その経緯を書いた史書というと古事記、日本書紀ですが、これらは藤原不比等の意図で天孫族王権の正当化を図る意図の反映も指摘されております。古代の貿易ルートとして「瀬戸内海から畿内」というものと「広く日本海経由」というものが利権対立し、前者の総元締めがヤマトで後者が出雲であったとする説もあります。前者が百済利権、後者が新羅利権であるため闘争になり、前者が勝ったとするもののようです。

前者の墳墓は前方後円墳です。それに対し後者は出雲に現れて東方に広がっていった四隅突出型古墳であり、こっちのほうが弥生時代と古い。弥生中期にヤマトに古墳はないそうです。
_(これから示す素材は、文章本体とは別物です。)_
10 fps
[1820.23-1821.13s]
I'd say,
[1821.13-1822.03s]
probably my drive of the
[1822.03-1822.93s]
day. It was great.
つまり出雲が先住の王権であり、何かが起こって後発の大和朝廷が王権を奪ったと考える物証であるようです。

ここで私事になり恐縮ですが、ブログに書きましたが初めて出雲へ行った時に、なんとなくですが、気質的に自分と似たものを感じました。僕の先祖は石川の能登です。先ほどの日本海海流の物理的、原理的現象によれば半島のでっぱりは漂着地だったとは思っていましたが、いろいろ調べると出雲の文物がそうして東進したという物証は数多くあるようです。

例えば高句麗系とみられる前方後方墳の数は、島根33、鳥取3、兵庫7、京都8、福井3、石川26、富山2だそうです。距離的に近い鳥取、兵庫、京都、福井を飛ばして石川が多いのは、出雲からその埋葬文化を持つ民族が海路で東進したことを裏付けそうです。ともかく自分の中で出雲になにか特別なものを感じたというのは普通ではない気がいたします。
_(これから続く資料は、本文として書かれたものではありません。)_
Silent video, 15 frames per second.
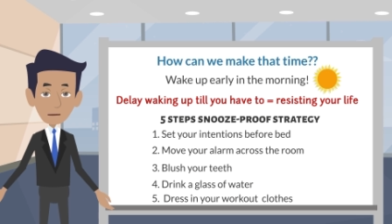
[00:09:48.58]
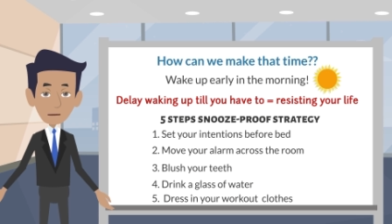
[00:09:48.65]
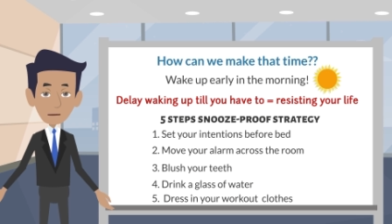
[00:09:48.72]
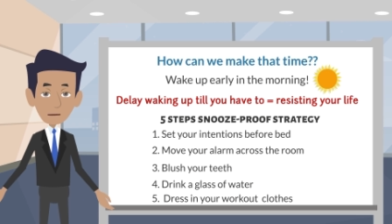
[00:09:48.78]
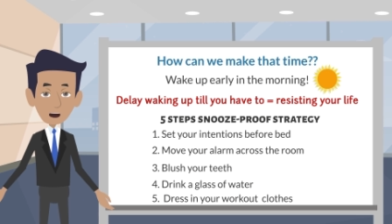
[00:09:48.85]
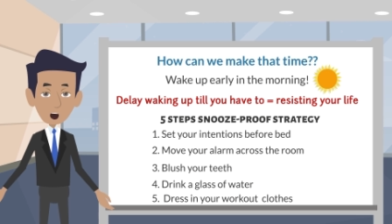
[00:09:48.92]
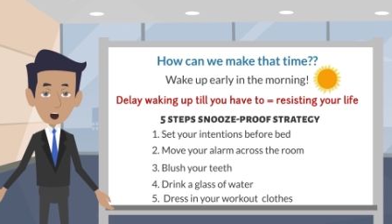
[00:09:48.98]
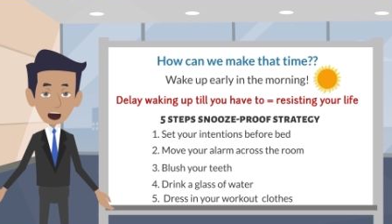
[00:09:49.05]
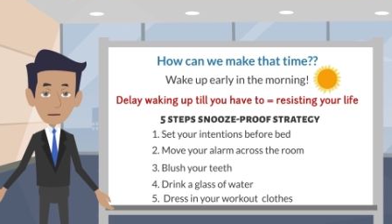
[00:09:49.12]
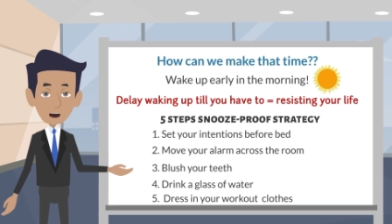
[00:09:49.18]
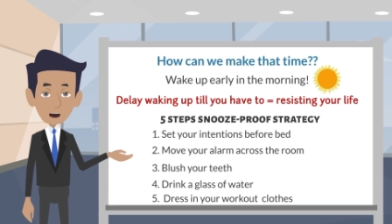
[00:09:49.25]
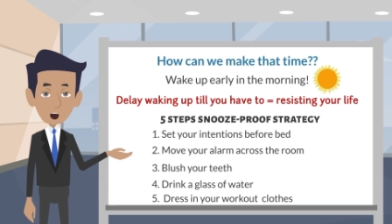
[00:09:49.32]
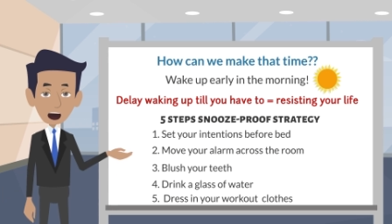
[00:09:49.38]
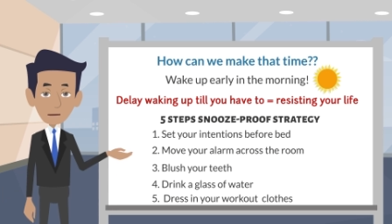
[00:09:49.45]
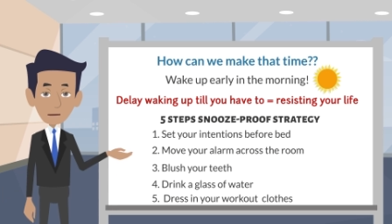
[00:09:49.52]
not going to
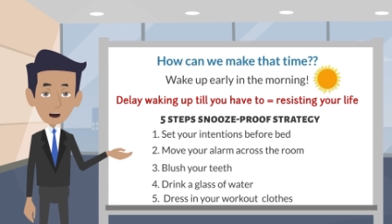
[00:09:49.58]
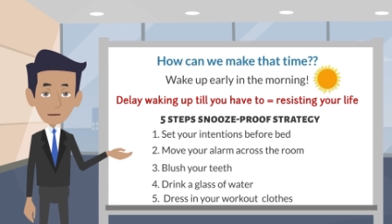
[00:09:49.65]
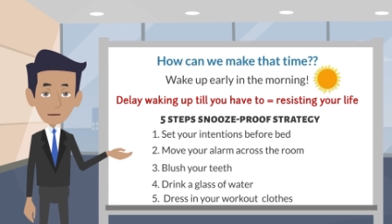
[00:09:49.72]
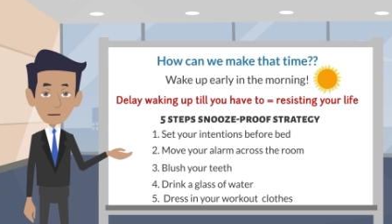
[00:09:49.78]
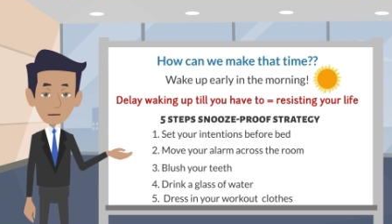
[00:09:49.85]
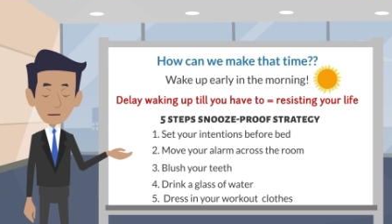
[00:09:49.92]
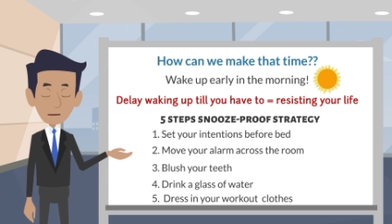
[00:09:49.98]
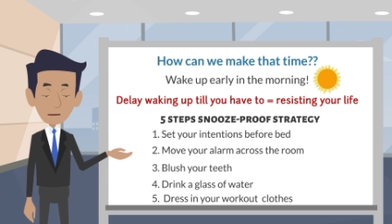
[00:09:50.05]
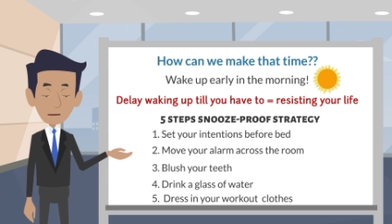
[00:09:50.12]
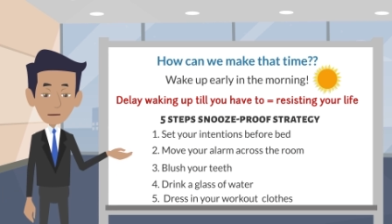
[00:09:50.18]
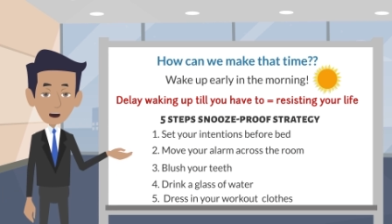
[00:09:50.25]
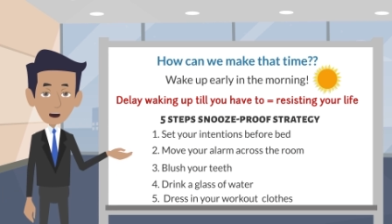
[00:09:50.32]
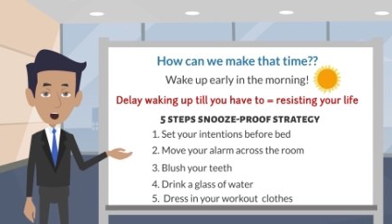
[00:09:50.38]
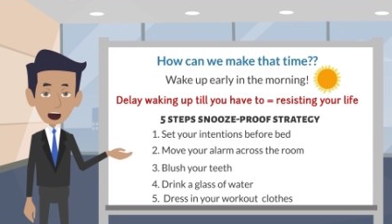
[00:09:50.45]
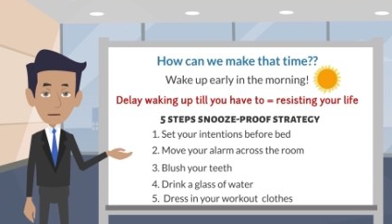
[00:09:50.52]
dig into details,
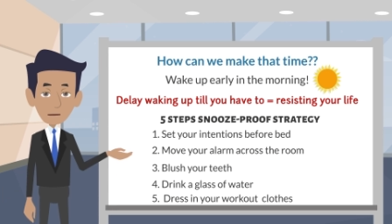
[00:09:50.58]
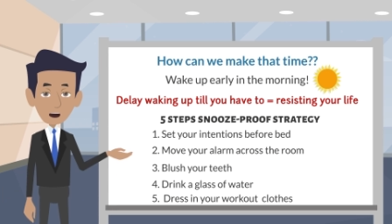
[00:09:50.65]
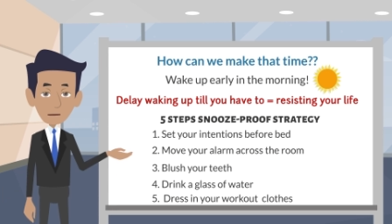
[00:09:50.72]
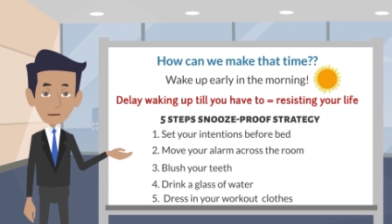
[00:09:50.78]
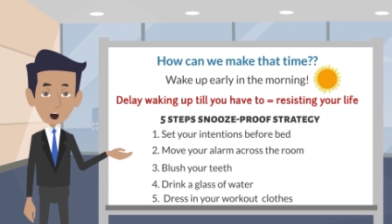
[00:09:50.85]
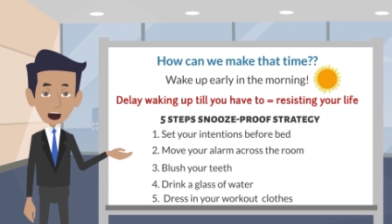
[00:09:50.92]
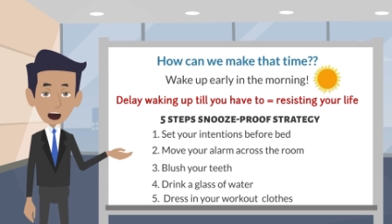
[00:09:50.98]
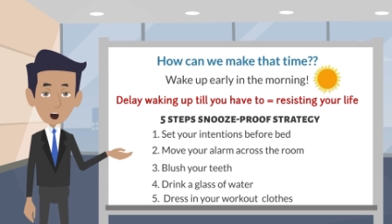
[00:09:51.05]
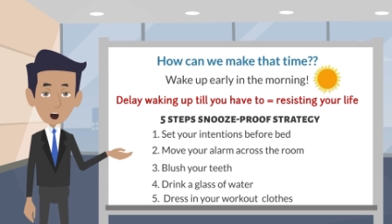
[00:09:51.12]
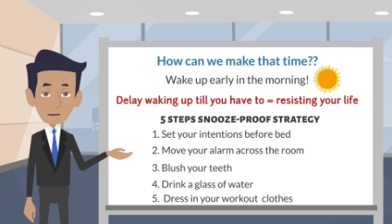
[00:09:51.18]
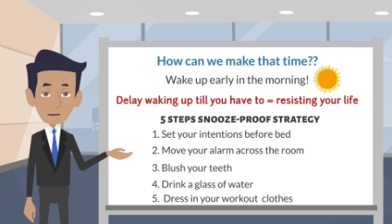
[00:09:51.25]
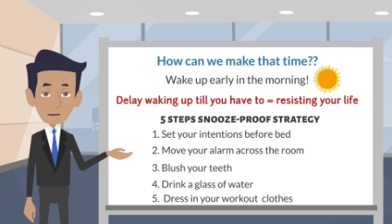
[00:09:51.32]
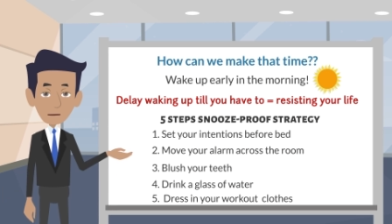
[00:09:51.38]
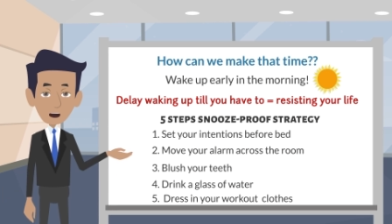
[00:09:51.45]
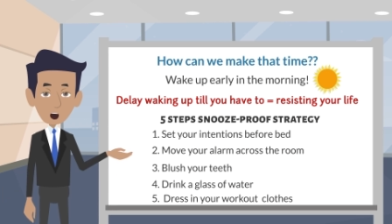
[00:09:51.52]
but taking these
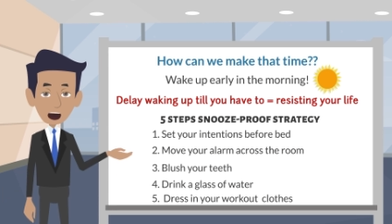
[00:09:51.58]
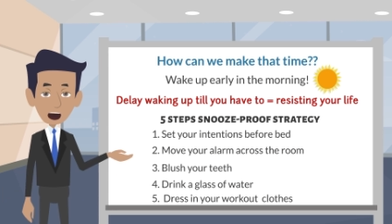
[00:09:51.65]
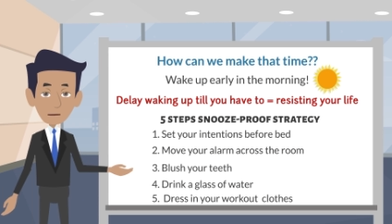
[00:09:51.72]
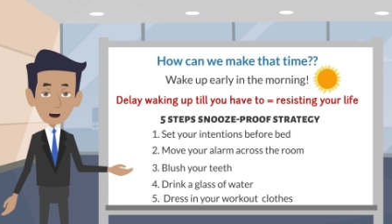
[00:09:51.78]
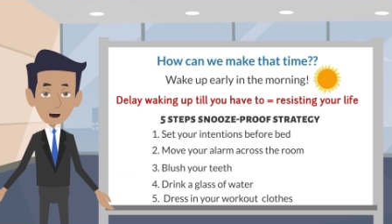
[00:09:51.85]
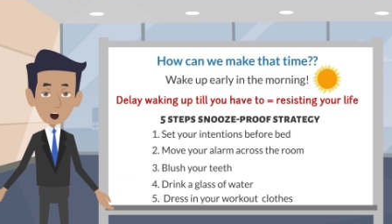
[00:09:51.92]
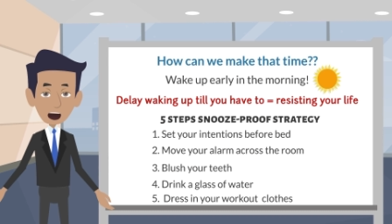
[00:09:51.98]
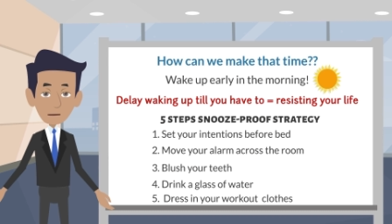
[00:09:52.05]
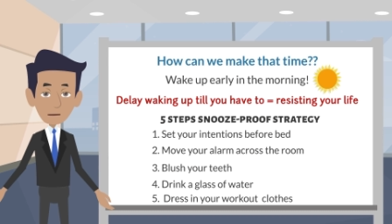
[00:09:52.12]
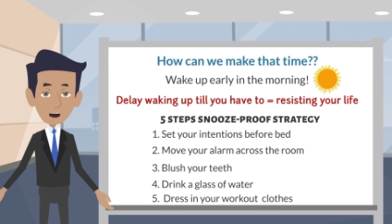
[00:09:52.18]
five steps will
さてこの度の日本国を挙げての慶事である千家 国麿様と高円宮典子女王のご成婚は、天穂日命(あまのほひのみこと)の子孫である出雲国造家と皇室のご結婚であるわけですが、記記によればどちらも天照大神の子孫であるとはいえ、祭る神社でいえば伊勢神宮と出雲大社であり、天孫族と出雲族のご結婚でもあります。両者の式年遷宮が初めて一致した事実も思い合わせると歴史的視点からも大変意義深いことのように思われます。

まだ学習が及ばず雑駁な記述になりましたが、これから少しずつ出雲をとりまく歴史や文化を勉強して参ろうと思います。